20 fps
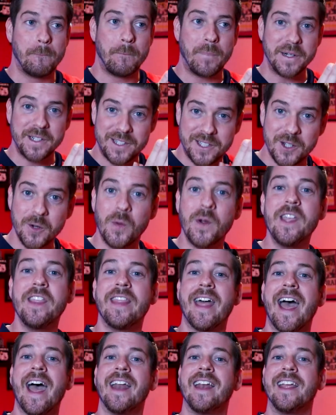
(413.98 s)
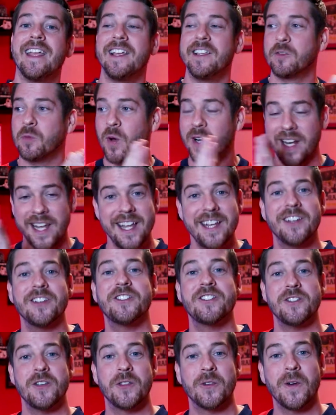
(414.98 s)
but doing that is what
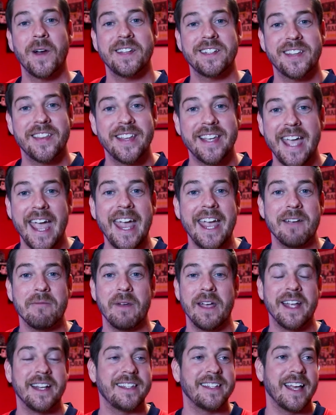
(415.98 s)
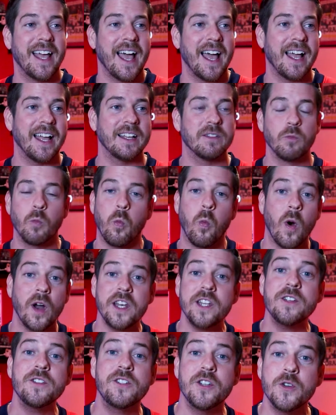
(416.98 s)
hindered you the rest of the game. What
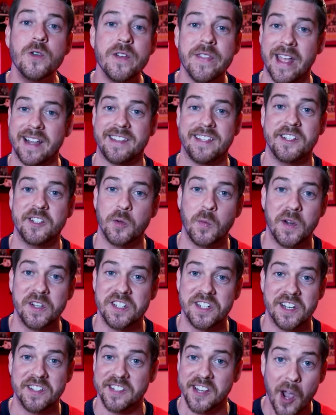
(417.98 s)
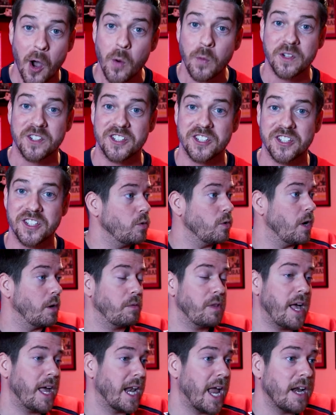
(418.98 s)
do you do in that situation as a coach? Ooh, I'm
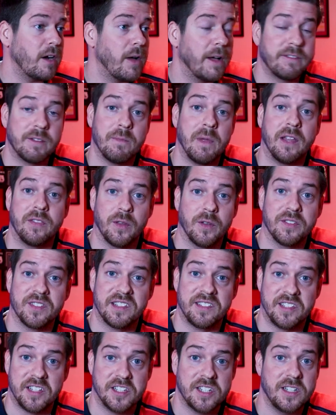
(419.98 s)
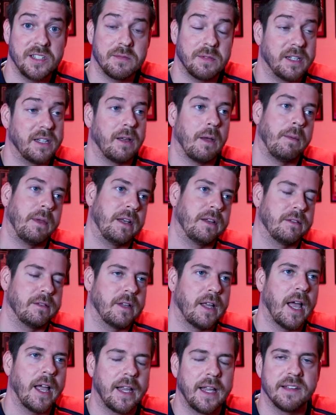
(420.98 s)
glad I don't have to make those decisions, but I mean,
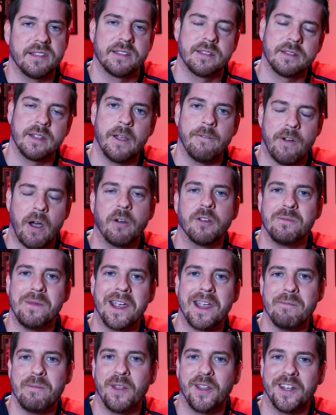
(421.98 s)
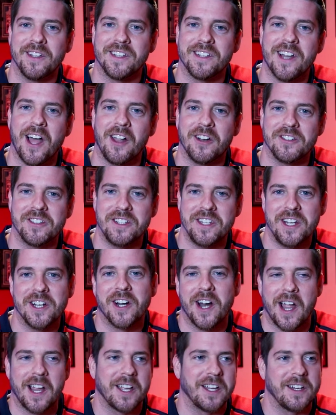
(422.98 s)
I guess if I was making millions of dollars a
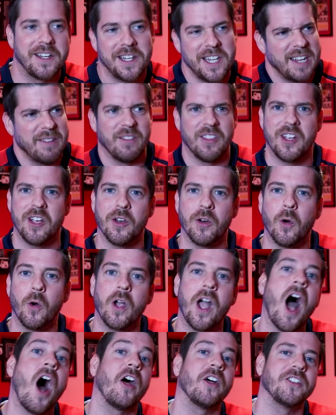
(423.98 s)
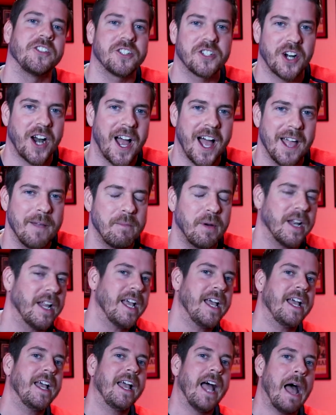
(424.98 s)
year, I could give it a good old college try, but
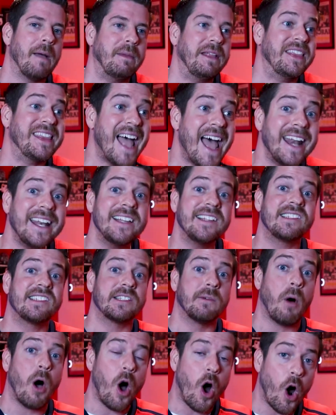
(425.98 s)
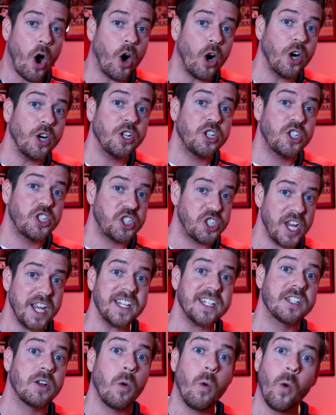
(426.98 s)
I mean, that is some hard
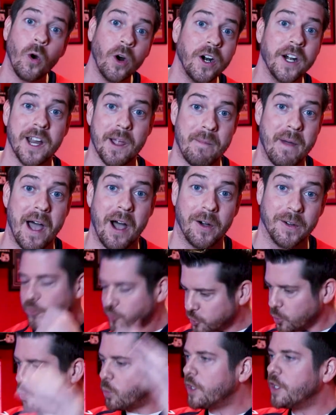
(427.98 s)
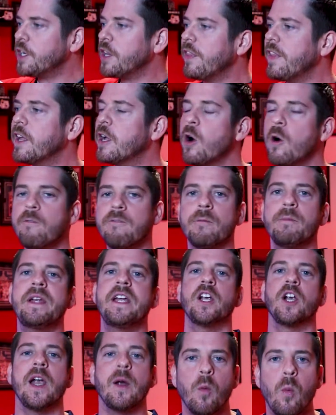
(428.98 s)
shit to worry about. So where do they go from
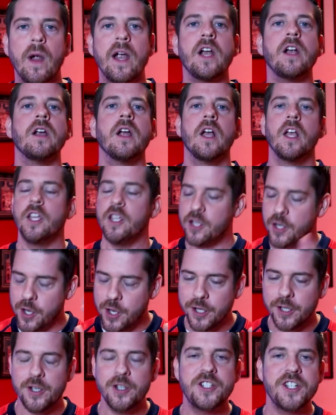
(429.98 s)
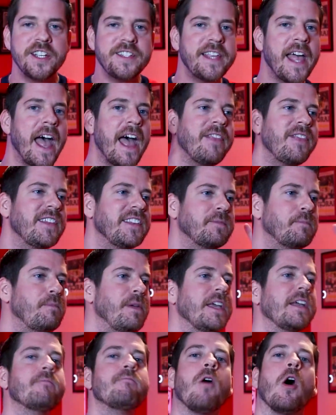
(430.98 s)
here? Where, you just had this
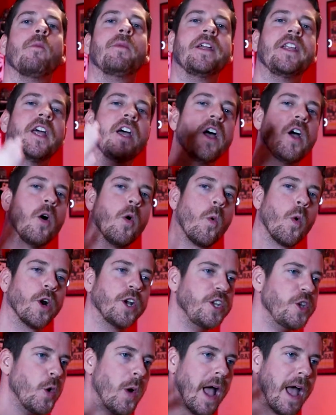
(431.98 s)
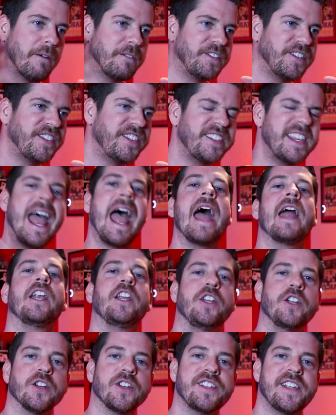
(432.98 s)
big moment where you have set
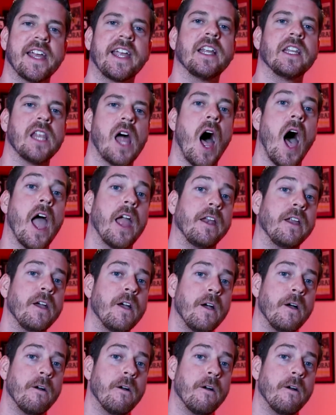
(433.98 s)
your second line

What needs to be done - Your copy should match the material above exactly, minus its pictures.

Solved problem -
20 fps
(413.98 s)
(414.98 s)
but doing that is what
(415.98 s)
(416.98 s)
hindered you the rest of the game. What
(417.98 s)
(418.98 s)
do you do in that situation as a coach? Ooh, I'm
(419.98 s)
(420.98 s)
glad I don't have to make those decisions, but I mean,
(421.98 s)
(422.98 s)
I guess if I was making millions of dollars a
(423.98 s)
(424.98 s)
year, I could give it a good old college try, but
(425.98 s)
(426.98 s)
I mean, that is some hard
(427.98 s)
(428.98 s)
shit to worry about. So where do they go from
(429.98 s)
(430.98 s)
here? Where, you just had this
(431.98 s)
(432.98 s)
big moment where you have set
(433.98 s)
your second line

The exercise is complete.